• [What is being asked] The entries below are to be given back exactly, with images excluded.

[Saved data entries]
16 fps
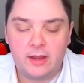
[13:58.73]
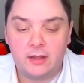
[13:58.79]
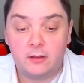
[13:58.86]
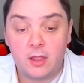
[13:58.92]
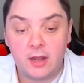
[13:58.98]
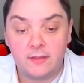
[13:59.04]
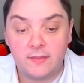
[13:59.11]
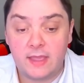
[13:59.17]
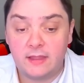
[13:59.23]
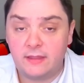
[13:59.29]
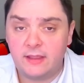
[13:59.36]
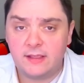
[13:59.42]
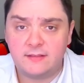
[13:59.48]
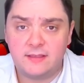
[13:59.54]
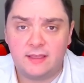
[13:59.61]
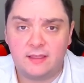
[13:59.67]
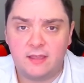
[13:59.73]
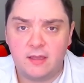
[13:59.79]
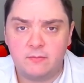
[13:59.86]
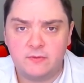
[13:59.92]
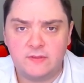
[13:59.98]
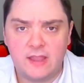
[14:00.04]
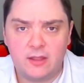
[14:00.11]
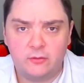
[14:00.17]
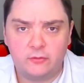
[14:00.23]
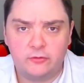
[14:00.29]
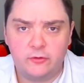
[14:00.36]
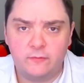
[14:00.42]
And a lot of that, like I said, comes down to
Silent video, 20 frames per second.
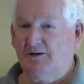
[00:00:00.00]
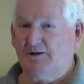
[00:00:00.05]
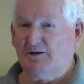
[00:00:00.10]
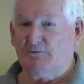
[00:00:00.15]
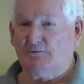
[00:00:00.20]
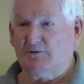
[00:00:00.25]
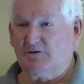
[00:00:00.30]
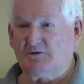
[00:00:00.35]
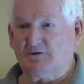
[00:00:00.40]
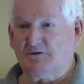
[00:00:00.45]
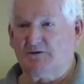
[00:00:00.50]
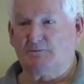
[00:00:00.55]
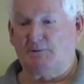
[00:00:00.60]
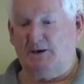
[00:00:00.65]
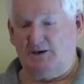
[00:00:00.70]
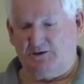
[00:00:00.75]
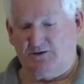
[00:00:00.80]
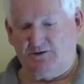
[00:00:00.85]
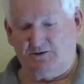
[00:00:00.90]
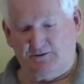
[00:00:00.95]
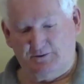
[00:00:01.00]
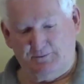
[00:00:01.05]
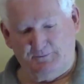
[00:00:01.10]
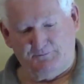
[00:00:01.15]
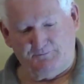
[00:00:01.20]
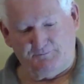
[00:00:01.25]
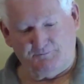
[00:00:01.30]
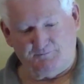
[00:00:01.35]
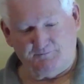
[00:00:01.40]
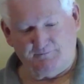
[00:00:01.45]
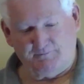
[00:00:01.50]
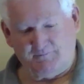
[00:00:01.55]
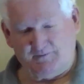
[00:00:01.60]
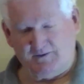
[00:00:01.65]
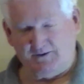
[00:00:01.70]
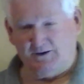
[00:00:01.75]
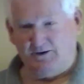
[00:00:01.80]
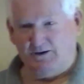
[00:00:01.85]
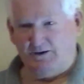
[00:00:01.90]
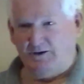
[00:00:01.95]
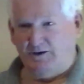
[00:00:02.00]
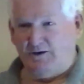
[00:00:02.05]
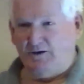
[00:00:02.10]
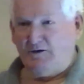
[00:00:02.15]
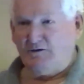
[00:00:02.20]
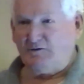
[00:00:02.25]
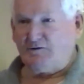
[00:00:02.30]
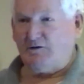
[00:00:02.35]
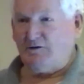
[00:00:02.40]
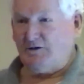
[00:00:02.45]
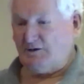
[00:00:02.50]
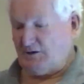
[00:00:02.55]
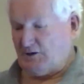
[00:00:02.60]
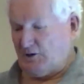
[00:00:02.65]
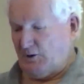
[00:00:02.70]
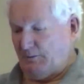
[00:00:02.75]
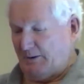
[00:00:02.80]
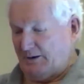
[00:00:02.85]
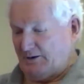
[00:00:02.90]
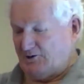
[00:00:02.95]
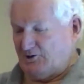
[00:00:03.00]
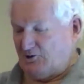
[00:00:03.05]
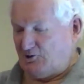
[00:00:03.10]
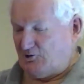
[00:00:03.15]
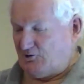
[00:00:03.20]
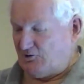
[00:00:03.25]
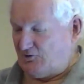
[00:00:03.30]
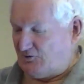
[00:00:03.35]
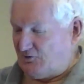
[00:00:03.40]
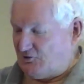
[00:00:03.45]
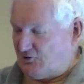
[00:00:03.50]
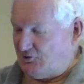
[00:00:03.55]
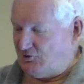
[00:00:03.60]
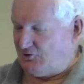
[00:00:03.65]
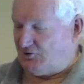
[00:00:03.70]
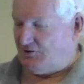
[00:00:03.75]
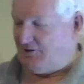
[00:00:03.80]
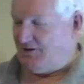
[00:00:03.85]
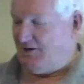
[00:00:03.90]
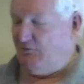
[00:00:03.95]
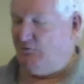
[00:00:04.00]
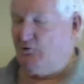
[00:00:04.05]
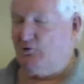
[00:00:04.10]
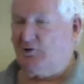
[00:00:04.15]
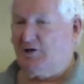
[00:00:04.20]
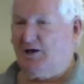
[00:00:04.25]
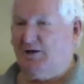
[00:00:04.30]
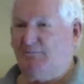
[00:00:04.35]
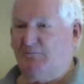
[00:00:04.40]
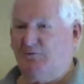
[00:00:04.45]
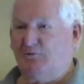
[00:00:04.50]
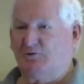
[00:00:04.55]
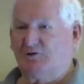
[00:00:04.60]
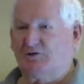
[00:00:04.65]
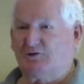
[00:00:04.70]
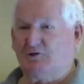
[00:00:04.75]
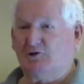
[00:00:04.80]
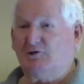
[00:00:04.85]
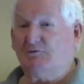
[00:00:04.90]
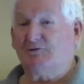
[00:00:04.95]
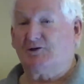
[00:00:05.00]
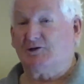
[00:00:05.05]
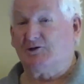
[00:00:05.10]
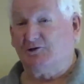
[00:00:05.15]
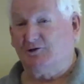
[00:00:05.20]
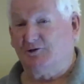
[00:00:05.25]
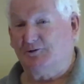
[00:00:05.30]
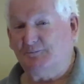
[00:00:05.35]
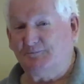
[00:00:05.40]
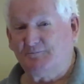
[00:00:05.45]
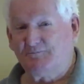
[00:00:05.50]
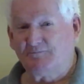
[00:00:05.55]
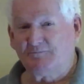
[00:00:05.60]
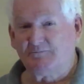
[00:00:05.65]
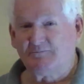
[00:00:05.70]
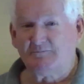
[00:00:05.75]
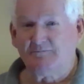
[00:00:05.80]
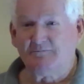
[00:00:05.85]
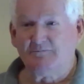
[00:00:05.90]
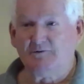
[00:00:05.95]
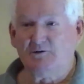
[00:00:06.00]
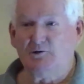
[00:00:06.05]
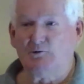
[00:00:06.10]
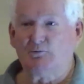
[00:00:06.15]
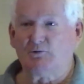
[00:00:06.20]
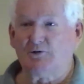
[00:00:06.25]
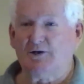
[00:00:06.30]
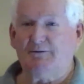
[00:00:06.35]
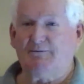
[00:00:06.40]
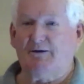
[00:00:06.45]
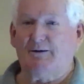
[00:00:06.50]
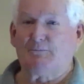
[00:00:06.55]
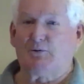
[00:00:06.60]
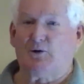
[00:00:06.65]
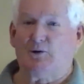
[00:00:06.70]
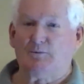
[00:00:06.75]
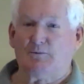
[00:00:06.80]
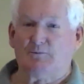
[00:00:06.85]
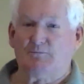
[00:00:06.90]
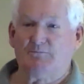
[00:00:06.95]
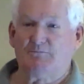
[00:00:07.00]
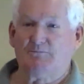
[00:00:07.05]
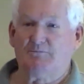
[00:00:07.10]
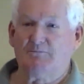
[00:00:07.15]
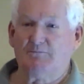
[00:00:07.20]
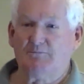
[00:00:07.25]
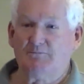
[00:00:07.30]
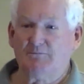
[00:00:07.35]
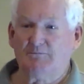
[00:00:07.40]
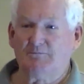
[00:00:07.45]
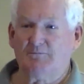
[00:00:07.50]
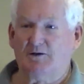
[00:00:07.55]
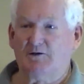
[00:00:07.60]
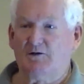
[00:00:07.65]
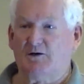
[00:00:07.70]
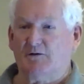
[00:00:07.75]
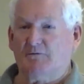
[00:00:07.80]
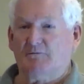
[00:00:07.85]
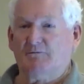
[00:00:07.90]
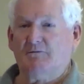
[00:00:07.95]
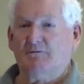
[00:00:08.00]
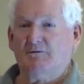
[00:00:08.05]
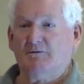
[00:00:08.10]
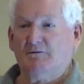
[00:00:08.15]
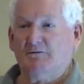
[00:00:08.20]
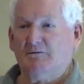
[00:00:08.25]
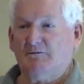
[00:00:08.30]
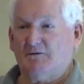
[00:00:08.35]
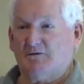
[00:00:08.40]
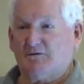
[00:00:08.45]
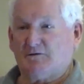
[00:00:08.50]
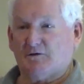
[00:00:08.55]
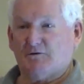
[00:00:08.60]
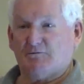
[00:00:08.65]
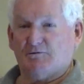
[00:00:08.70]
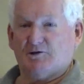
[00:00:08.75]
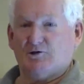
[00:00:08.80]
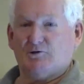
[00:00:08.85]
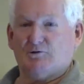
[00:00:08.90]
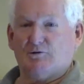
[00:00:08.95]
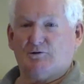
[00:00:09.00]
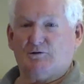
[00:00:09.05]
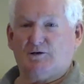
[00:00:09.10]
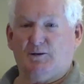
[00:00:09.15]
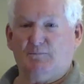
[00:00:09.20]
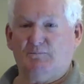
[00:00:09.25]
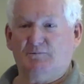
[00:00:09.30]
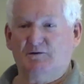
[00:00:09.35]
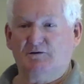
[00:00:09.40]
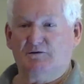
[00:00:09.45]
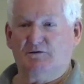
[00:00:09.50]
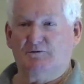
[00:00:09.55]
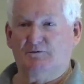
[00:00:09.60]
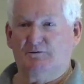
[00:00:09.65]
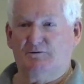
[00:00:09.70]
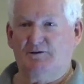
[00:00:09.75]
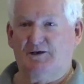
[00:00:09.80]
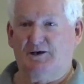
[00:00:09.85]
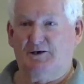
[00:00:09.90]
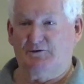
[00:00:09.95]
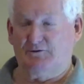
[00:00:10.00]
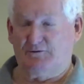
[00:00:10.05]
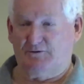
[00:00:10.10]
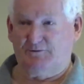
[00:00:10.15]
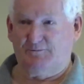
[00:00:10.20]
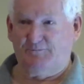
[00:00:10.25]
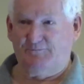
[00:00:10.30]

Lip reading: The rest is waste. So let's go back to your constitution. If your government was serving you, you wouldn't have that problem. They're not. They're serving the oil companies and all those.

• [Reply]
16 fps
[13:58.73]
[13:58.79]
[13:58.86]
[13:58.92]
[13:58.98]
[13:59.04]
[13:59.11]
[13:59.17]
[13:59.23]
[13:59.29]
[13:59.36]
[13:59.42]
[13:59.48]
[13:59.54]
[13:59.61]
[13:59.67]
[13:59.73]
[13:59.79]
[13:59.86]
[13:59.92]
[13:59.98]
[14:00.04]
[14:00.11]
[14:00.17]
[14:00.23]
[14:00.29]
[14:00.36]
[14:00.42]
And a lot of that, like I said, comes down to
Silent video, 20 frames per second.
[00:00:00.00]
[00:00:00.05]
[00:00:00.10]
[00:00:00.15]
[00:00:00.20]
[00:00:00.25]
[00:00:00.30]
[00:00:00.35]
[00:00:00.40]
[00:00:00.45]
[00:00:00.50]
[00:00:00.55]
[00:00:00.60]
[00:00:00.65]
[00:00:00.70]
[00:00:00.75]
[00:00:00.80]
[00:00:00.85]
[00:00:00.90]
[00:00:00.95]
[00:00:01.00]
[00:00:01.05]
[00:00:01.10]
[00:00:01.15]
[00:00:01.20]
[00:00:01.25]
[00:00:01.30]
[00:00:01.35]
[00:00:01.40]
[00:00:01.45]
[00:00:01.50]
[00:00:01.55]
[00:00:01.60]
[00:00:01.65]
[00:00:01.70]
[00:00:01.75]
[00:00:01.80]
[00:00:01.85]
[00:00:01.90]
[00:00:01.95]
[00:00:02.00]
[00:00:02.05]
[00:00:02.10]
[00:00:02.15]
[00:00:02.20]
[00:00:02.25]
[00:00:02.30]
[00:00:02.35]
[00:00:02.40]
[00:00:02.45]
[00:00:02.50]
[00:00:02.55]
[00:00:02.60]
[00:00:02.65]
[00:00:02.70]
[00:00:02.75]
[00:00:02.80]
[00:00:02.85]
[00:00:02.90]
[00:00:02.95]
[00:00:03.00]
[00:00:03.05]
[00:00:03.10]
[00:00:03.15]
[00:00:03.20]
[00:00:03.25]
[00:00:03.30]
[00:00:03.35]
[00:00:03.40]
[00:00:03.45]
[00:00:03.50]
[00:00:03.55]
[00:00:03.60]
[00:00:03.65]
[00:00:03.70]
[00:00:03.75]
[00:00:03.80]
[00:00:03.85]
[00:00:03.90]
[00:00:03.95]
[00:00:04.00]
[00:00:04.05]
[00:00:04.10]
[00:00:04.15]
[00:00:04.20]
[00:00:04.25]
[00:00:04.30]
[00:00:04.35]
[00:00:04.40]
[00:00:04.45]
[00:00:04.50]
[00:00:04.55]
[00:00:04.60]
[00:00:04.65]
[00:00:04.70]
[00:00:04.75]
[00:00:04.80]
[00:00:04.85]
[00:00:04.90]
[00:00:04.95]
[00:00:05.00]
[00:00:05.05]
[00:00:05.10]
[00:00:05.15]
[00:00:05.20]
[00:00:05.25]
[00:00:05.30]
[00:00:05.35]
[00:00:05.40]
[00:00:05.45]
[00:00:05.50]
[00:00:05.55]
[00:00:05.60]
[00:00:05.65]
[00:00:05.70]
[00:00:05.75]
[00:00:05.80]
[00:00:05.85]
[00:00:05.90]
[00:00:05.95]
[00:00:06.00]
[00:00:06.05]
[00:00:06.10]
[00:00:06.15]
[00:00:06.20]
[00:00:06.25]
[00:00:06.30]
[00:00:06.35]
[00:00:06.40]
[00:00:06.45]
[00:00:06.50]
[00:00:06.55]
[00:00:06.60]
[00:00:06.65]
[00:00:06.70]
[00:00:06.75]
[00:00:06.80]
[00:00:06.85]
[00:00:06.90]
[00:00:06.95]
[00:00:07.00]
[00:00:07.05]
[00:00:07.10]
[00:00:07.15]
[00:00:07.20]
[00:00:07.25]
[00:00:07.30]
[00:00:07.35]
[00:00:07.40]
[00:00:07.45]
[00:00:07.50]
[00:00:07.55]
[00:00:07.60]
[00:00:07.65]
[00:00:07.70]
[00:00:07.75]
[00:00:07.80]
[00:00:07.85]
[00:00:07.90]
[00:00:07.95]
[00:00:08.00]
[00:00:08.05]
[00:00:08.10]
[00:00:08.15]
[00:00:08.20]
[00:00:08.25]
[00:00:08.30]
[00:00:08.35]
[00:00:08.40]
[00:00:08.45]
[00:00:08.50]
[00:00:08.55]
[00:00:08.60]
[00:00:08.65]
[00:00:08.70]
[00:00:08.75]
[00:00:08.80]
[00:00:08.85]
[00:00:08.90]
[00:00:08.95]
[00:00:09.00]
[00:00:09.05]
[00:00:09.10]
[00:00:09.15]
[00:00:09.20]
[00:00:09.25]
[00:00:09.30]
[00:00:09.35]
[00:00:09.40]
[00:00:09.45]
[00:00:09.50]
[00:00:09.55]
[00:00:09.60]
[00:00:09.65]
[00:00:09.70]
[00:00:09.75]
[00:00:09.80]
[00:00:09.85]
[00:00:09.90]
[00:00:09.95]
[00:00:10.00]
[00:00:10.05]
[00:00:10.10]
[00:00:10.15]
[00:00:10.20]
[00:00:10.25]
[00:00:10.30]

Lip reading: The rest is waste. So let's go back to your constitution. If your government was serving you, you wouldn't have that problem. They're not. They're serving the oil companies and all those.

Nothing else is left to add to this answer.